James Graham has all four and if there is any justice his new play Quiz, set in and around the popular quiz show, Who Wants to Be A Millionaire? will soon be joining his other hits Labour of Love, Ink and This House on an extended run in the West End.
This is another cracking play that sheds vivid light on the state of the nation while telling an engrossing story. This is the tale of the "Coughing Major", the scandal that hit the show in 2001 when army regular Charles Ingram, his wife Diana and a weird Welsh accomplice were accused of cheating their way to winning the top prize of a million pounds.
This was at the height of the show's popularity, when the entire nation seemed to be craning forward to answer every multiple choice question, and thousands of us were trying to get through the show's ‘randomised' entry system in order to bag overnight wealth on the basis of our general knowledge.
Graham cleverly harnesses this obsession in the shape and setting of his play. The audience are given both voting lanyards and a mini-clipboard for a pub quiz that begins as soon as the play does. We are soon whisked through a history of the television game show, a swift test of our own wits, and the case against Ingram and his quiz-obsessed wife. As characters and scenes flood across Robert Jones' snazzy set, with a neon-lit revolving cube at its centre, we learn about shady quiz rigging syndicates, the radical concept of Who Wants to be A Millionaire?, the way it made its producers rich, and the definition of democracy.
Arguably, in this first half, we learn a little too much. Graham tends to adopt a kitchen sink approach to drama, throwing in his research with the giddy abandon of a man fascinated by the world around him. But Daniel Evans' fluent, light-handed direction keeps things moving beautifully. And once Gavin Spokes' appealingly bumbling Major finds himself hesitating over questions posed by Chris Tarrant, his intonations and mannerisms perfectly impersonated by Keir Charles, the drama grips like Greek tragedy.

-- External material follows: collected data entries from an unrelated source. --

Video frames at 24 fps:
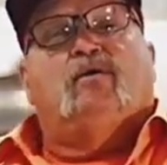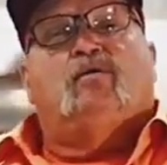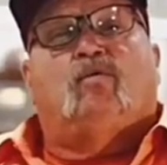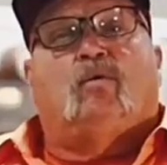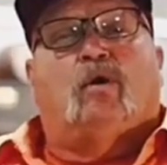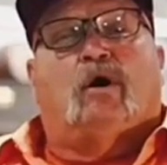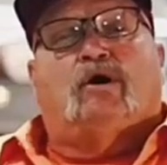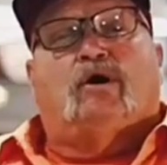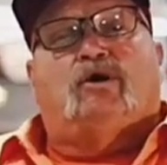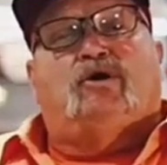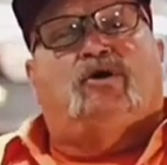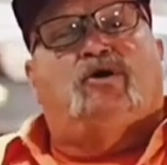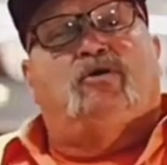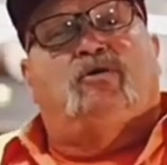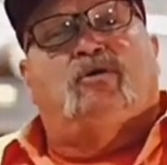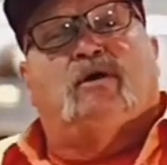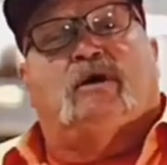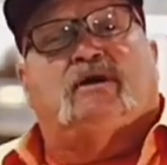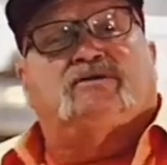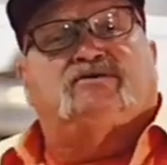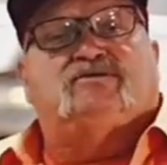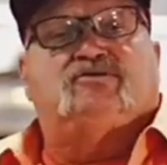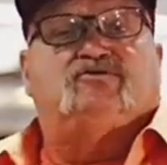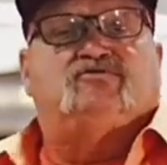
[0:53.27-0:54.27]
what you
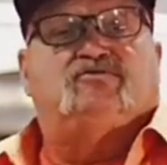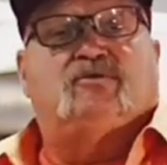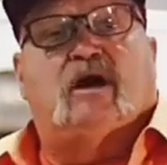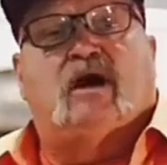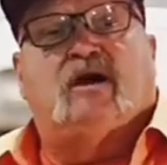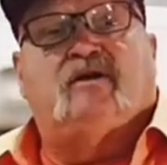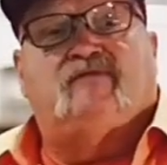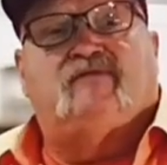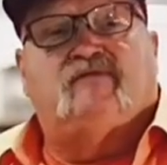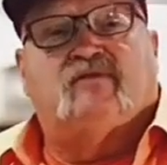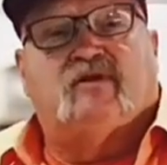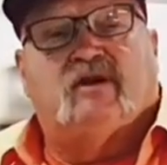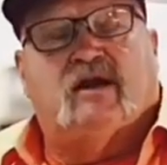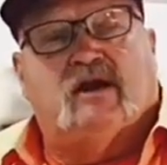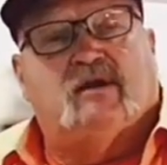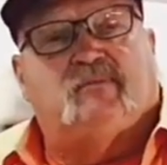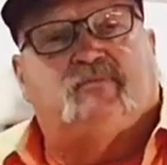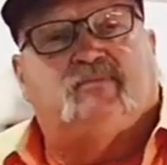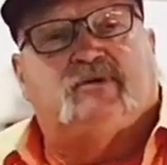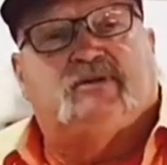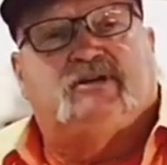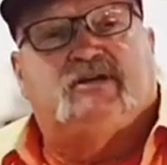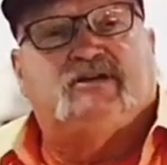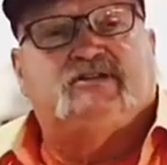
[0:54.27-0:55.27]
as a driver and a
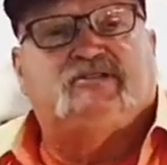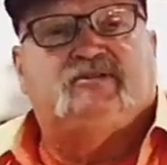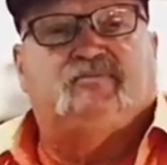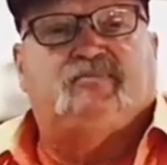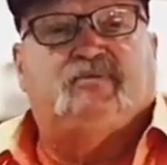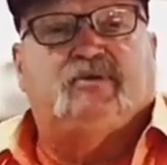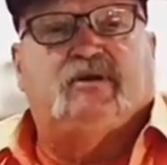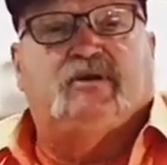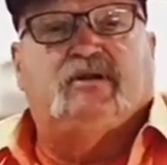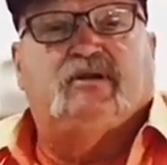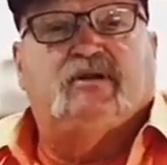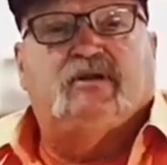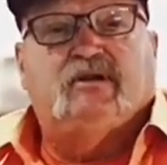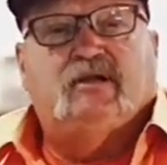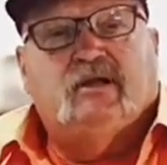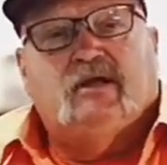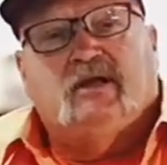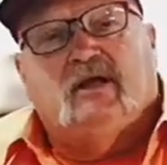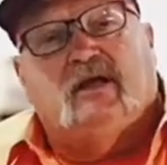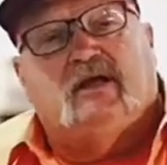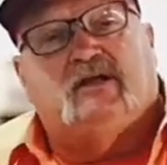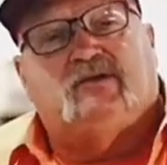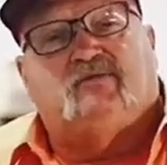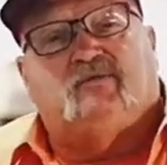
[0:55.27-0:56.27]
participant
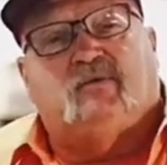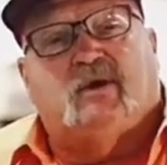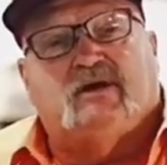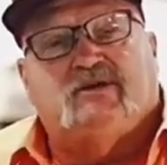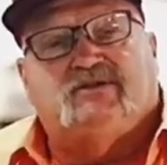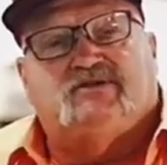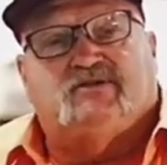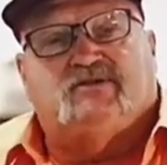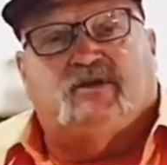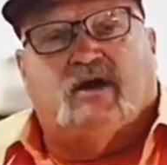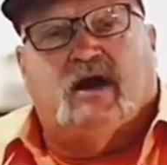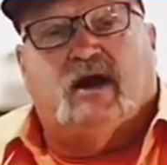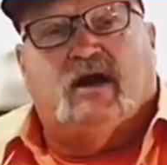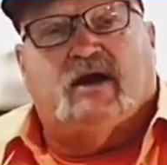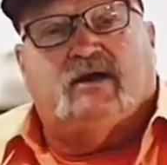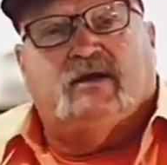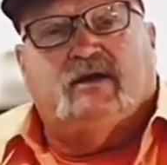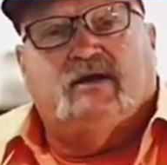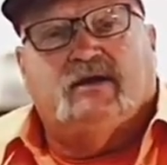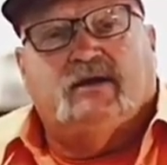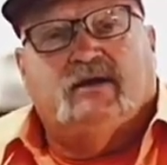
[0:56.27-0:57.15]
at the racetrack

The second act – the case for the defence – is a tour de force, a brilliant blend of court case and quiz show which asks profound questions about the way the values of light entertainment have distorted our institutions. Under it all lies the most important question of all: what is true and what is false and how do we know the difference? Does our thirst for trivial facts conceal a contempt for actual understanding, which makes us quick to judge – the Ingrams were subjected to a horrific campaign of public harassment – but slow to understand?
The moral dilemma is, as Sarah Woodward (spectacularly powerful as the defending barrister) puts it, do we choose "a more entertaining lie over a less extraordinary truth."? Since Graham gently extends his analysis to the theatres of war, politics and the courts themselves, these are huge issues.
But what is so wonderful about his writing is that it tempers these big themes with such compassion and, when appropriate, a sense of fun. Quiz is simultaneously joyful entertainment (a team actually does win the mini pub quiz) and a profound, knowing work of art which makes it impossible not to feel compassion for the Major and his wife (tenderly played by Stephanie Street).
The excellent cast rise to all the challenges with aplomb. When they take their bows at the end, it is a surprise to see there are so few of them, given the verve with which they embody everyone from the world's press to Jim Bowen, and Hilda and Elsie from Coronation Street.
Question. What is James Graham's best quality as a playwright? Is it a) his humanity b)his power to entertain c) his ability to choose stories that illuminate and help us understand the way we live today or d) all of the above. My final answer? It has to be D.
Quiz runs at the Minerva Theatre until 9 December.